UPCL emerged as the top performer in this category, achieving 100 per cent resource adequacy, an RPO score of 87.5 and a CSRD score of 81.1. Notably, UPCL and Meghalaya’s MePDCL were the only utilities to achieve full scores in any parameter within this category.
Meanwhile, Jammu & Kashmir’s KPDCL and Jammu Power Distribution Company Limited (JPDCL), along with Lakshadweep LED, ranked at the bottom, both category-wise and overall, owing to their non-participation in IR assessments and weak performance across nearly every parameter. Lakshadweep LED particularly had 0 scores across all parameters except in CSRD.
APDCL was the only utility to score above 75 in the IR parameter, securing 76.5 per cent.
UPCL (100), MePDCL (100), Mizoram PD (99.2), APDCL (91.8), Sikkim PD (90.7) and Arunachal PD (90) were the leading utilities in terms of resource adequacy scores.
Metering remains a significant concern among special category states, with the highest metering score being just 50, achieved by UPCL, APDCL and KPDCL. Ladakh PDD and JPDCL scored only 25, while all other utilities recorded no scores in system metering.
Ladakh PDD stood out in demand-side response with a high score of 80, making it the only utility in this category to score above 75 in this parameter.
Urban utilities
Of the 10 utilities in this category, five scored between 75 and 100, followed by three in the 60-75 range and two in the 40-60 range, with no utility scoring between 0 and 40. Maharashtra’s AEML secured the highest combined score of 93.5, both category-wise and overall, followed by Delhi’s TPDDL with 91.2. West Bengal’s IPCL recorded the lowest score of 46.3, which, despite being the lowest in this category, remains higher than the lowest scores in the other two categories.
Urban utilities saw strong performances from AEML, TPDDL, NPCL, BYPL and BRPL, topping both category-wise and overall rankings.
Notably, all three Delhi discoms (TPDDL, BYPL and BRPL) ranked among the top five. TPDDL, in particular, is the only urban utility to score above 75 across all parameters.
Maharashtra’s AEML secured high in IR (99.8), CSRD (90), RPO (100) and communication metering (100). However, despite leading the ranking, AEML still needs improvement in terms of demand-side response.
Conversely, Maharashtra’s BEST and TPCL showcased poor performances, particularly in RPO and IR parameters, highlighting disparities in utility performance within the state.
Only AEML, TCED and TPCL achieved a perfect score of 100 in smart metering across feeders and transformers, whereas West Bengal’s IPCL was the only utility to score a 0 on this parameter.
RPO compliance was notably poor among urban utilities, with BEST, KESCO and TCED scoring 0 in this category.

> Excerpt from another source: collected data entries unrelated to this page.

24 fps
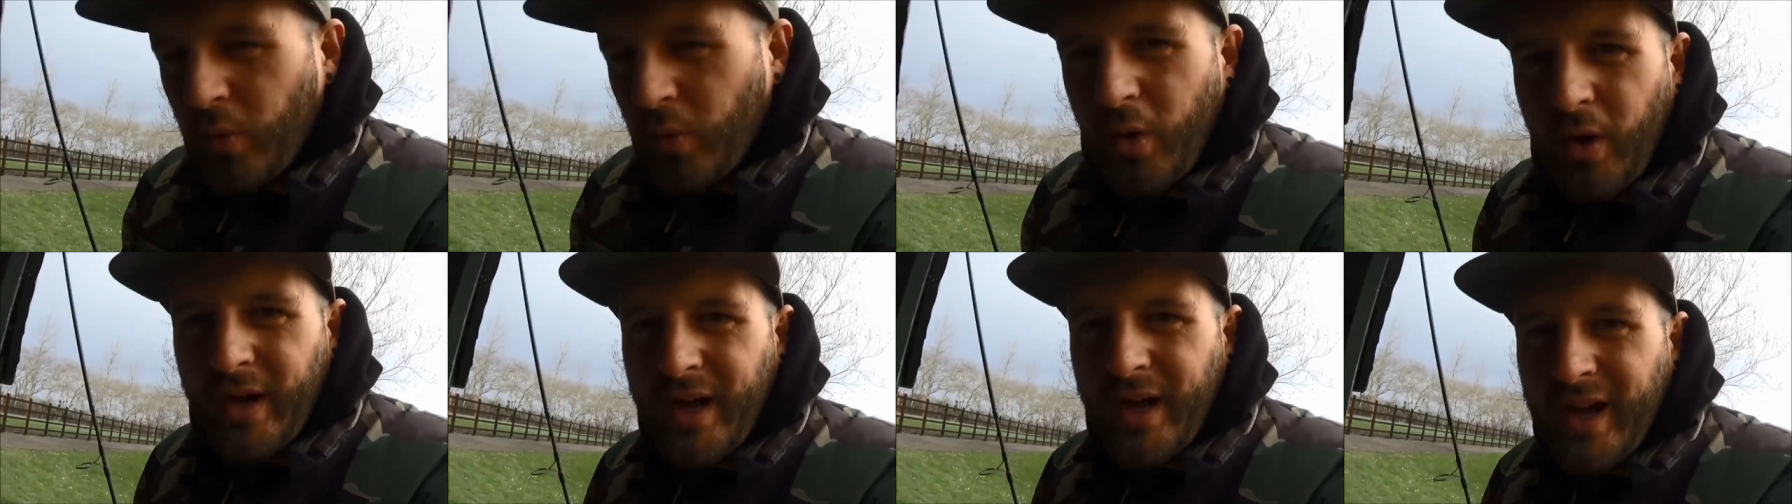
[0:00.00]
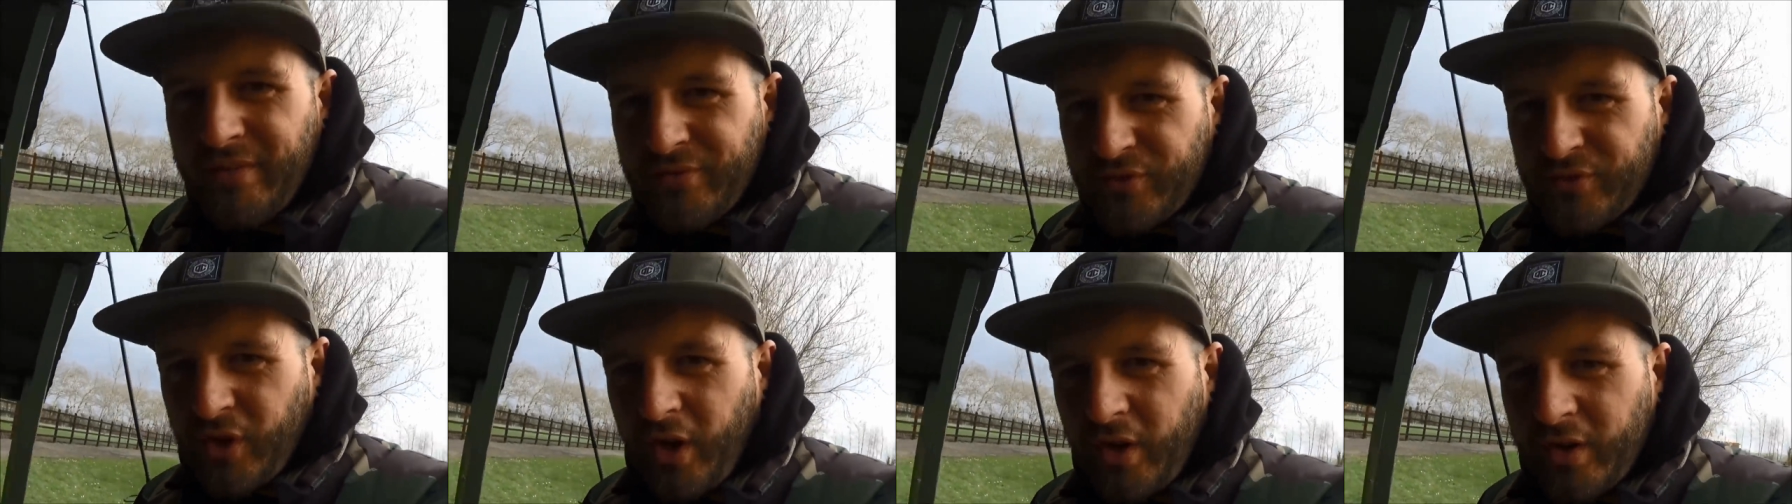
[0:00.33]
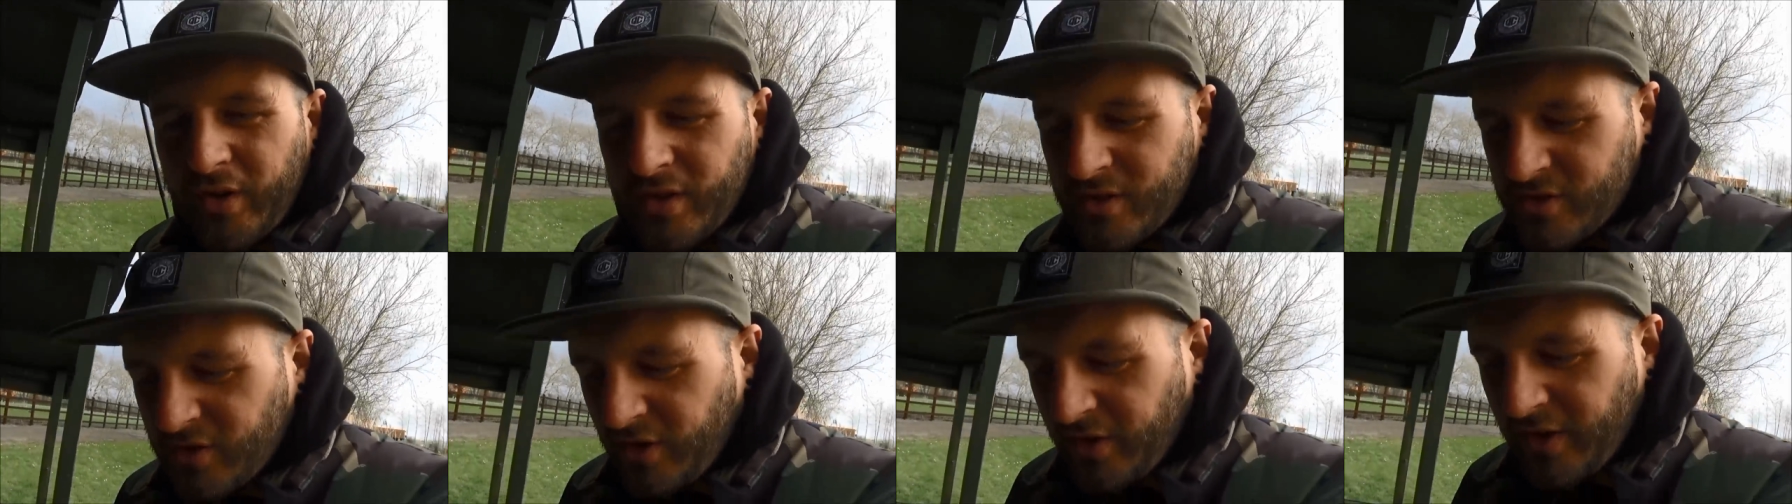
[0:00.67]
What I have
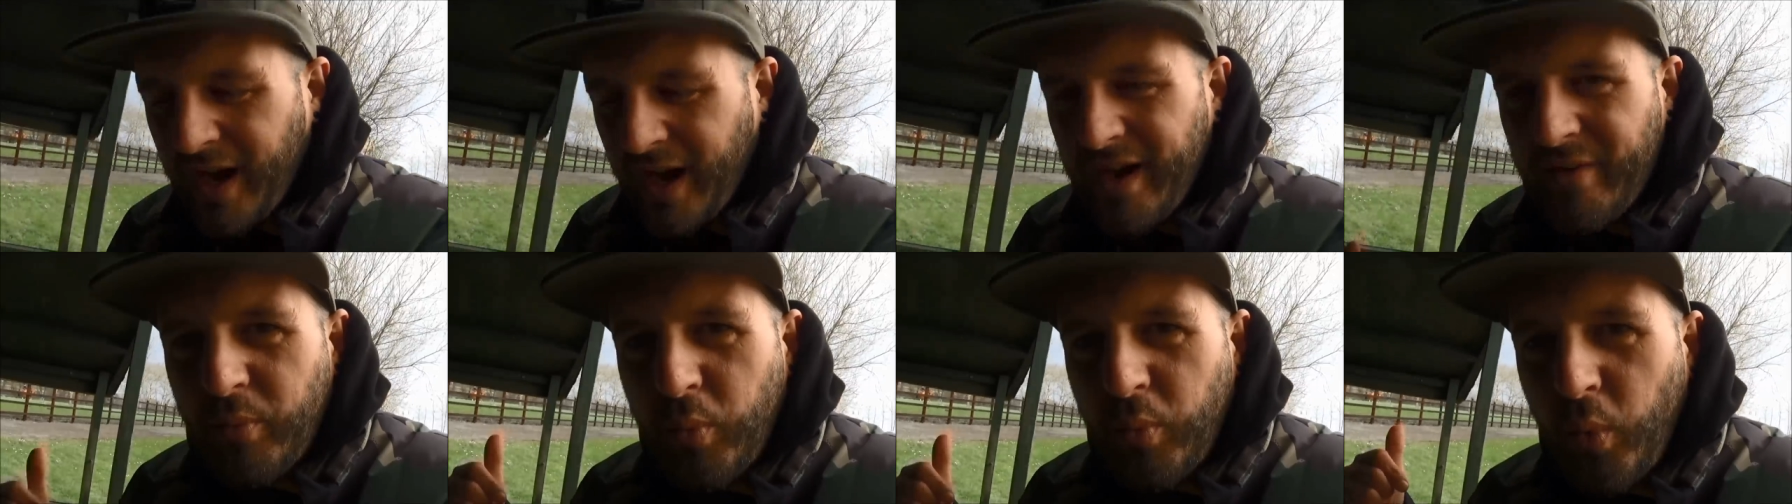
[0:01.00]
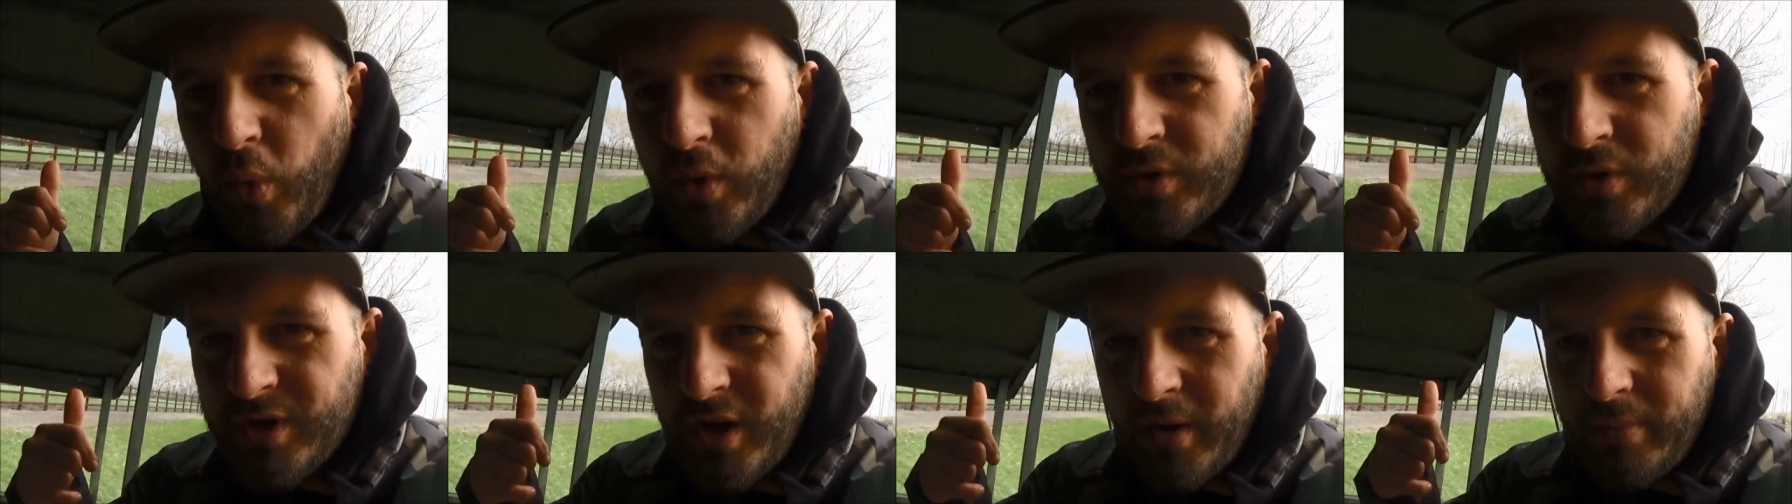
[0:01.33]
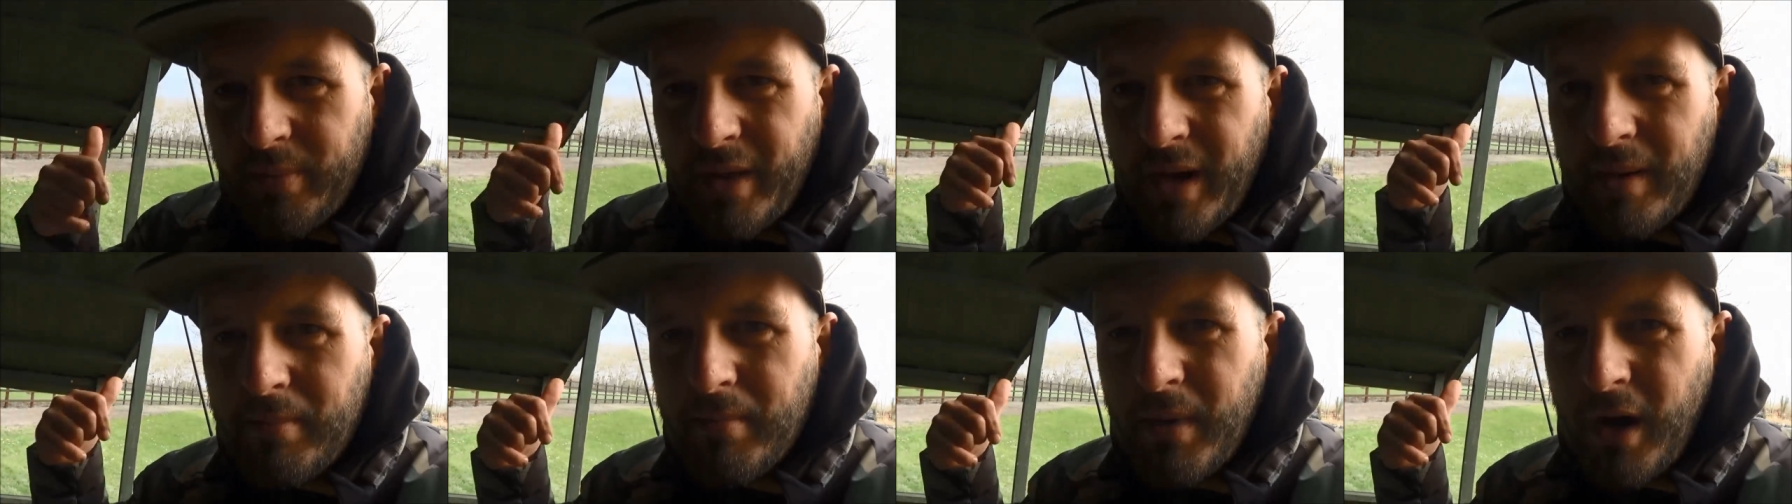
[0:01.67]
done is I have walked
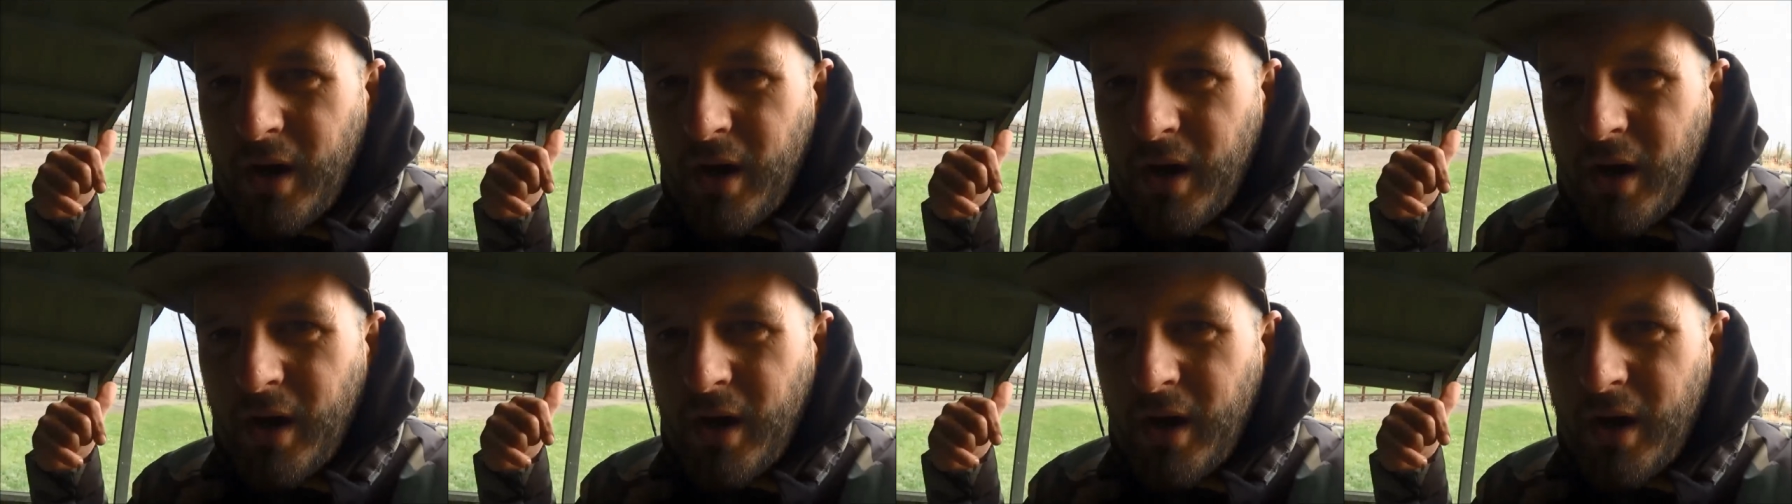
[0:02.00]
up that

KESCO secured an overall rank of 30, supported by strong CSRD and resource adequacy scores, but held back by weaknesses in RPO compliance, system metering and IR.
Non-participation in assessments led to significant ranking drops. TPCL’s absence in the IR rating resulted in a fall from 9th in category rankings to 48th overall, while IPCL’s non-participation in CSRD left it ranking at the lowest among urban utilities and 53rd overall.
Conclusion
Overall, these reports highlighted significant progress among utilities across various dimensions, but challenges still persist. Notably, the lack of widespread system metering in many states is a major concern. Many utilities also struggle to meet their RPO obligations, underscoring the need for stronger policies and incentives to accelerate renewable energy adoption. Additionally, weak demand-side response capabilities necessitate aggressive investments in smart grid technology. Further, beyond performance gaps, a few utilities also saw downgrades in their ranking due to non-participation in IR and CSRD assessments. By addressing these issues and fostering wider participation, utilities can not only improve their performance, but also ensure greater alignment with industry standards. Ultimately, such concentrated efforts would contribute towards a more reliable and sustainable power distribution network in the country.